Although applying styles inline is easy, the real power of the styling framework is that you can define sets of styles, called selectors, and apply them to many component instances. Selectors are defined using CSS (cascading style sheets) syntax written in either external style sheets or in between <mx:Style> tags within a component.

The CSS syntax used in Flex is similar to that used in HTML; however, there are some important differences you should be aware of. This section discusses local and external styles, the various available selectors, and compares Flex CSS to HTML CSS.

Understanding Local and External Styles

Styles can be defined using CSS in either an external style sheet or within MXML <mx:Style> tags. Styles defined in the latter mode are available only to the components and their children that are created within that particular MXML file. Using an external style sheet is recommended because it keeps all the styles centralized, which can increase legibility and simplify maintenance. Also, external style sheets can be packaged into themes and then dynamically loaded to change the look of an application without needing to recompile the application, as described later in this chapter.

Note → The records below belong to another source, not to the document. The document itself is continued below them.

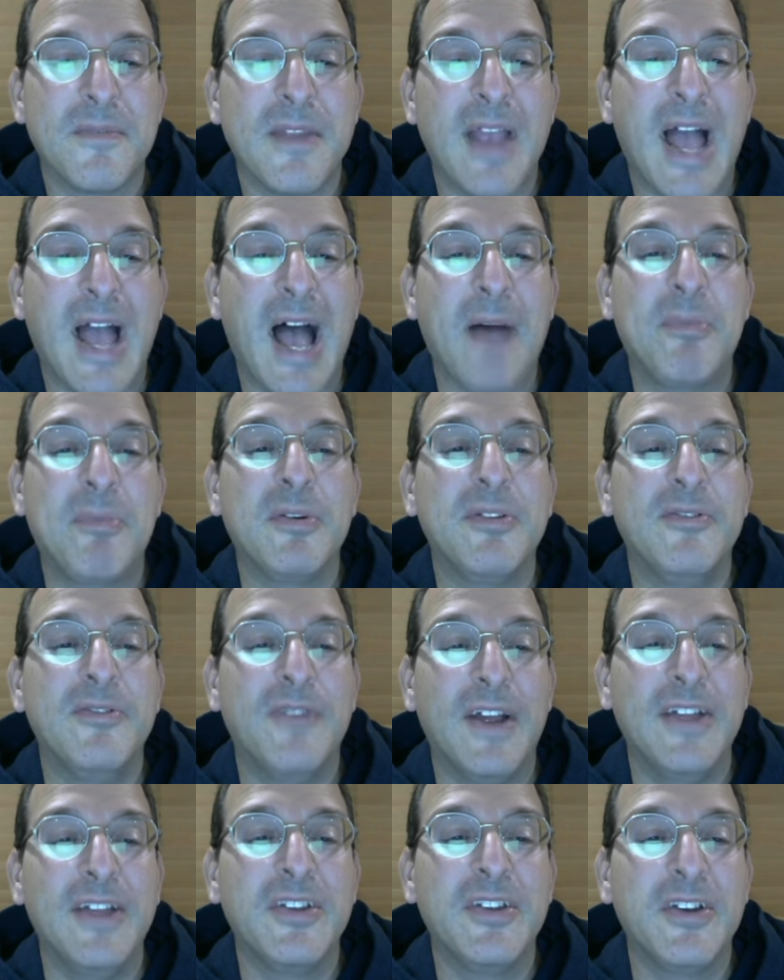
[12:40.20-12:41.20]
Apple
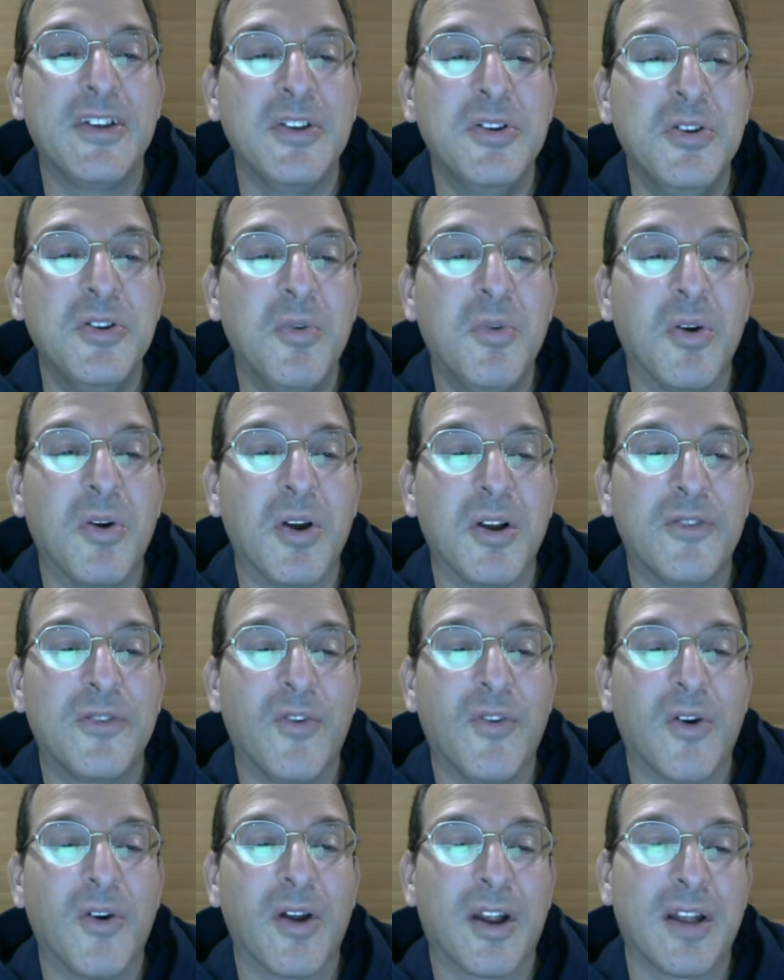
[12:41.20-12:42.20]
invented a new word
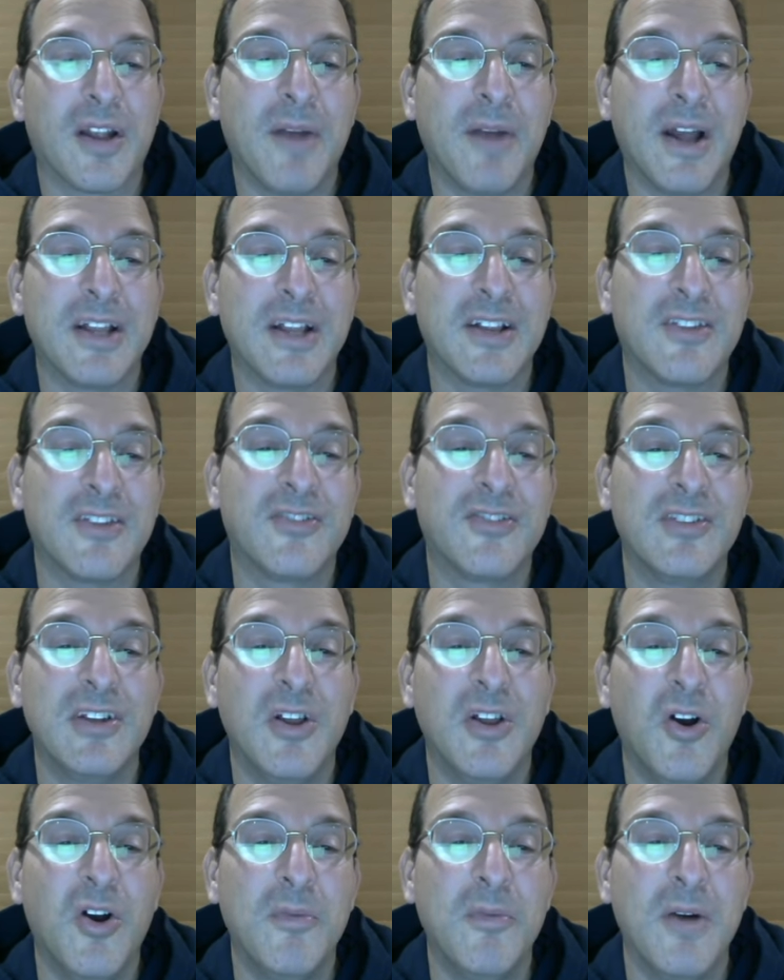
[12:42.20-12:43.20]
for it, combining
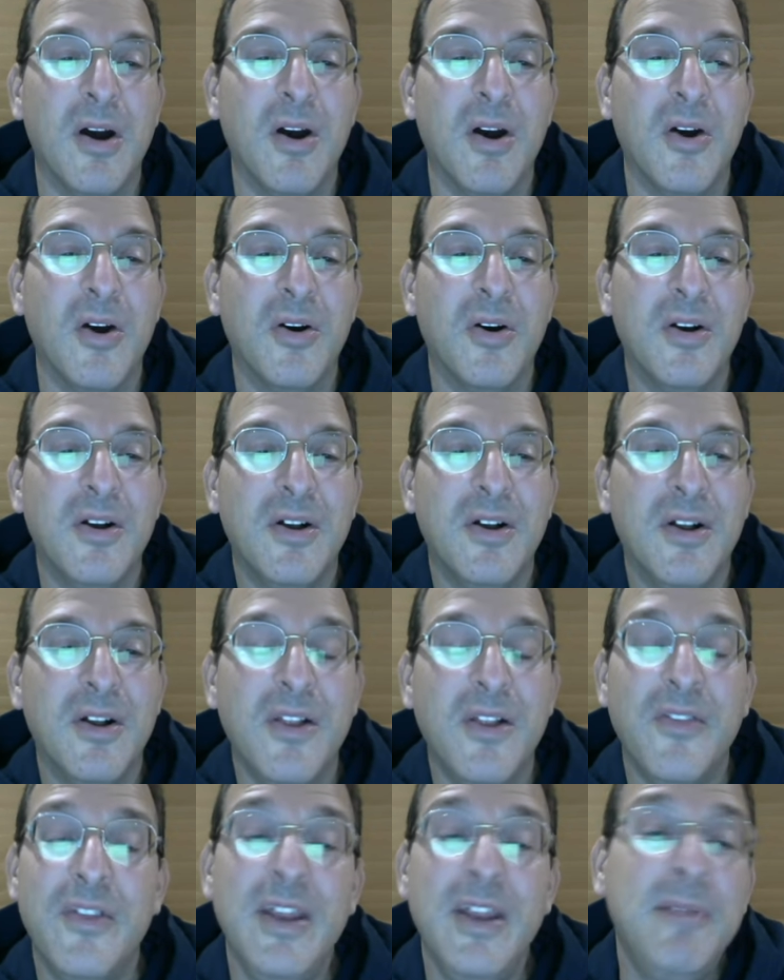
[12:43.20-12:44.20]
slow mo,
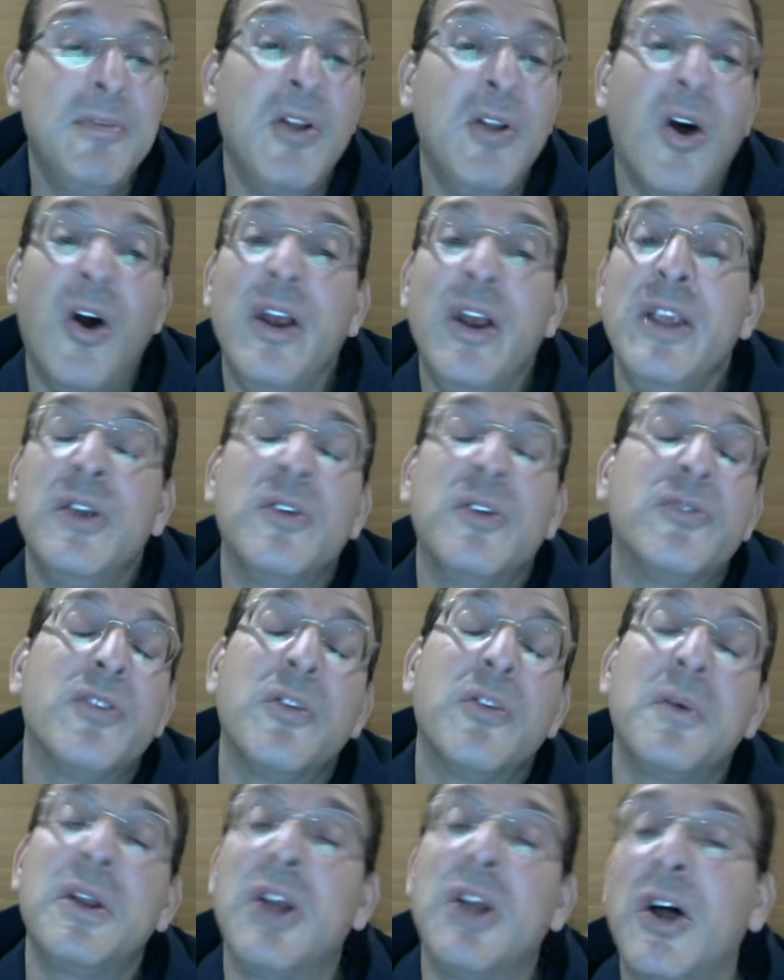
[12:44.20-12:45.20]
the name long used for the
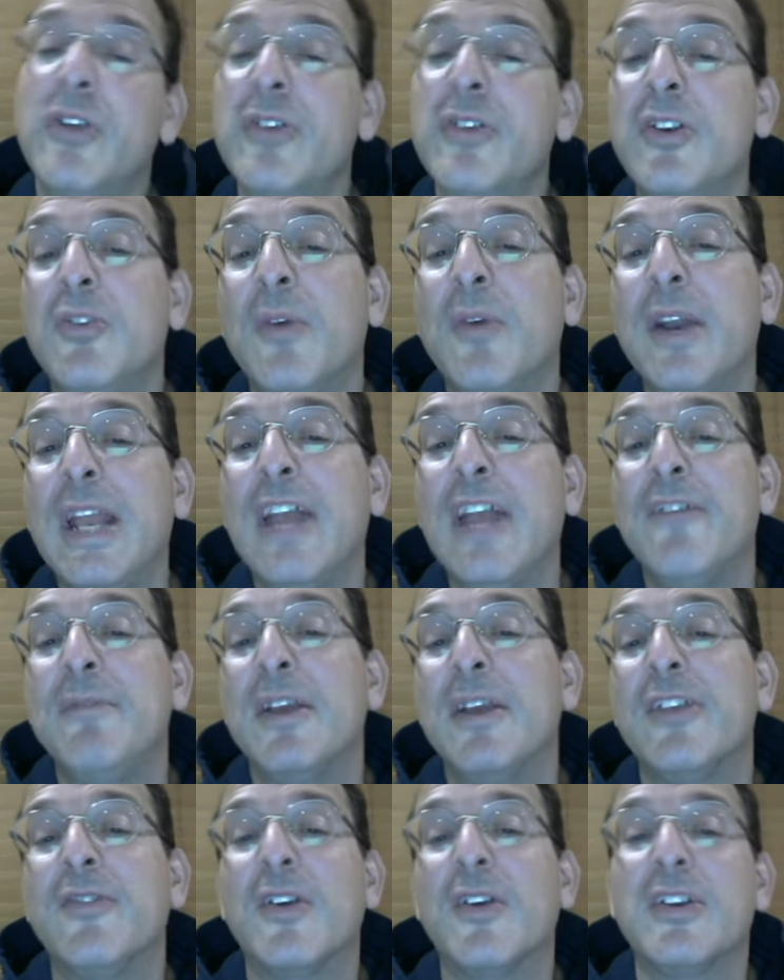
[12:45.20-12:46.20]
120
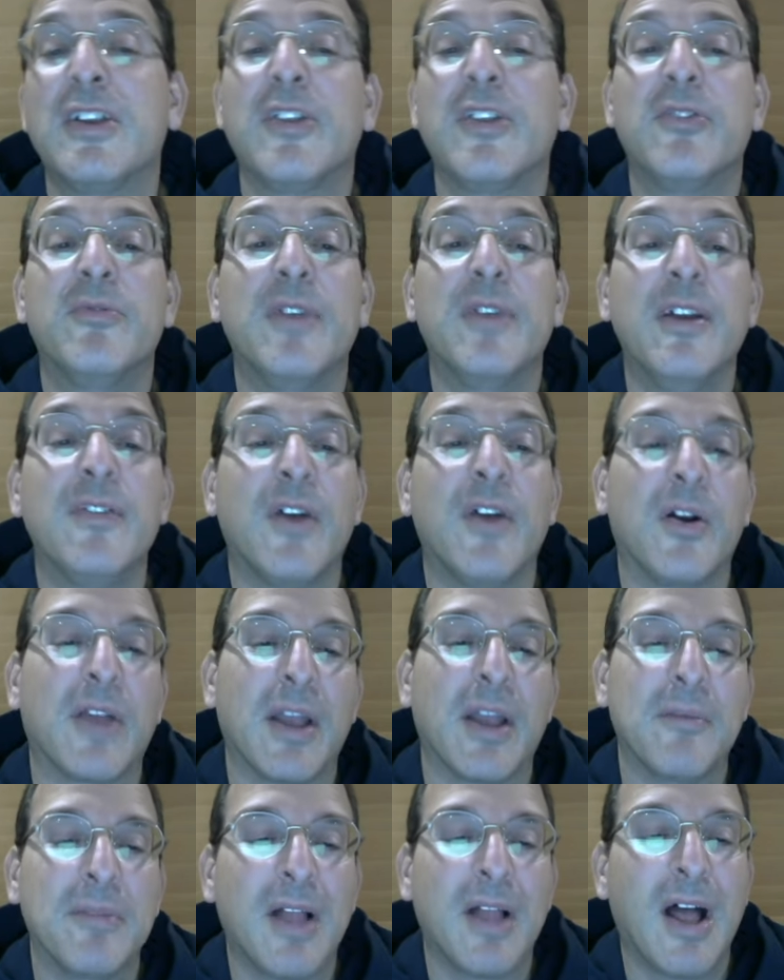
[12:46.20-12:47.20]
FPS function on the rear. Okay,
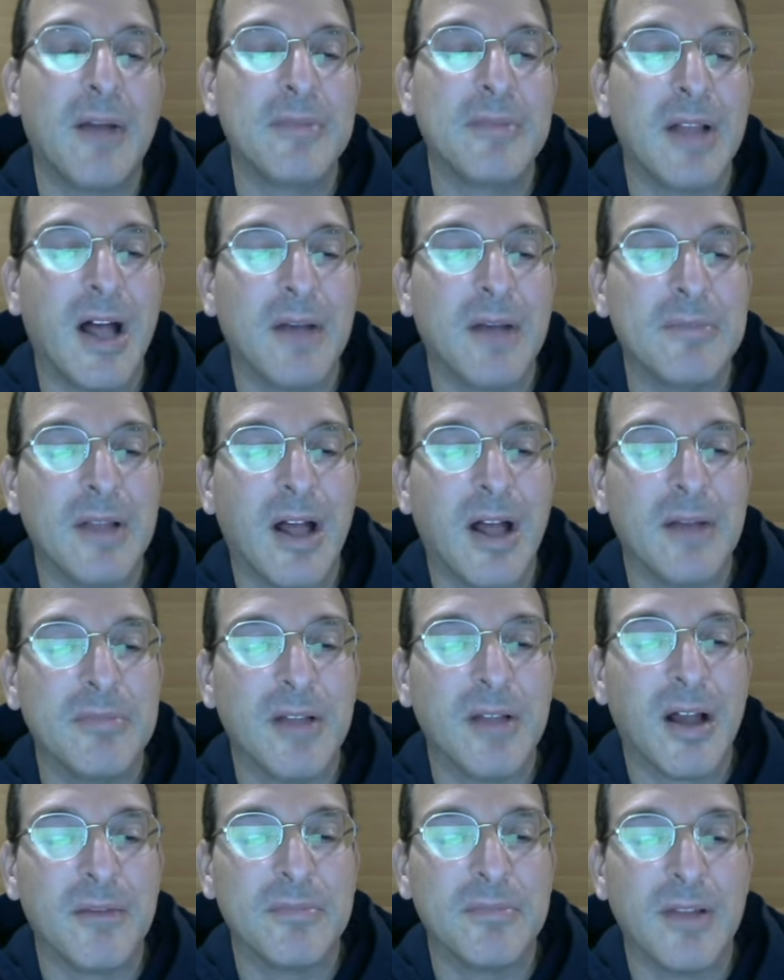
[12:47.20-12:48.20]
blah blah blah
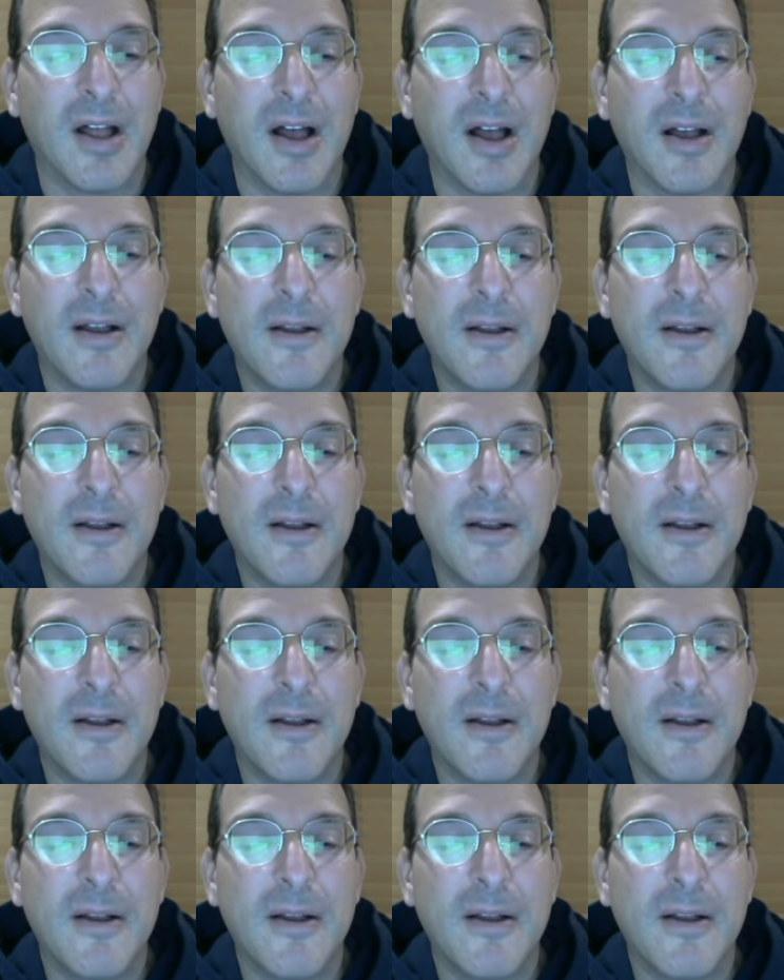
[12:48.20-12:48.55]
blah blah.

Unless otherwise specified, a Flex application loads the standard Halo theme. The style sheet associated with this theme is located at [Adobe Flex Builder 3]/sdks/3.0.0/frameworks/projects/framework/defaults.css. Although this style sheet doesn't define every property for all components, it does define a lot of them. If you replace this file or load a different style sheet, your application may look pretty plain unless you redefine a lot of styles.

Understanding CSS Selectors

Style definitions, whether created externally or locally, comprise a set of styles, called selectors. Based on how they're named, they are applied to components in one of several ways: per instance (class selector), per class (type selector), or globally (global selector). Listing 4-3 provides the general syntax of how styles are defined in CSS.

Listing 4-3. Typical CSS selector syntax

style_name
{
     style_property: value;
     [...]
}

Class Selectors

Class selectors define a set of properties that can be applied to specific instances of components. For example, a class selector named bigRed may specify fontSize of 24 and color value of 0xFF0000 (see Listing 4-4). These properties can then be applied to any instance of a component by setting the styleName property to bigRed (see Listing 4-5).

Listing 4-4. The bigRed class selector definition

.bigRed
{
      fontSize: 24;
      color: #FF0000;
}

Listing 4-5. The bigRed class selector being applied to an instance of button and an instance of ComboBox

<mx:Button styleName="bigRed" />
<mx:ComboBox styleName="bigRed" />

Type Selectors

Type selectors define a set of properties that are automatically applied to all instances of a certain component. For example, a Button type selector that specifies a color value of 0xFF0000 causes all instances of button to have red text (see Listing 4-6).

Listing 4-6. A Button type selector specifying red text

Button
{
      color: #FFFFFF;
}

The Global Selector

The global selector is a special type selector that can impact nearly every component of a Flex or AIR application. Basically, if no other styles have been defined for a component, a value from the global selector will be applied, if available.

Because Application (or WindowedApplication in AIR) is typically the topmost container, defining a type selector for Application seems to behave very similarly to using the global selector. However, the key difference is that setting a style property in the global selector can affect even noninheriting properties. For example, setting cornerRadius to 8 in the global selector affects all components that have a cornerRadius style property, even though cornerRadius is not an inheritable style (see Listing 4-7). Setting cornerRadius to 8 in only the Application selector will not impact any components.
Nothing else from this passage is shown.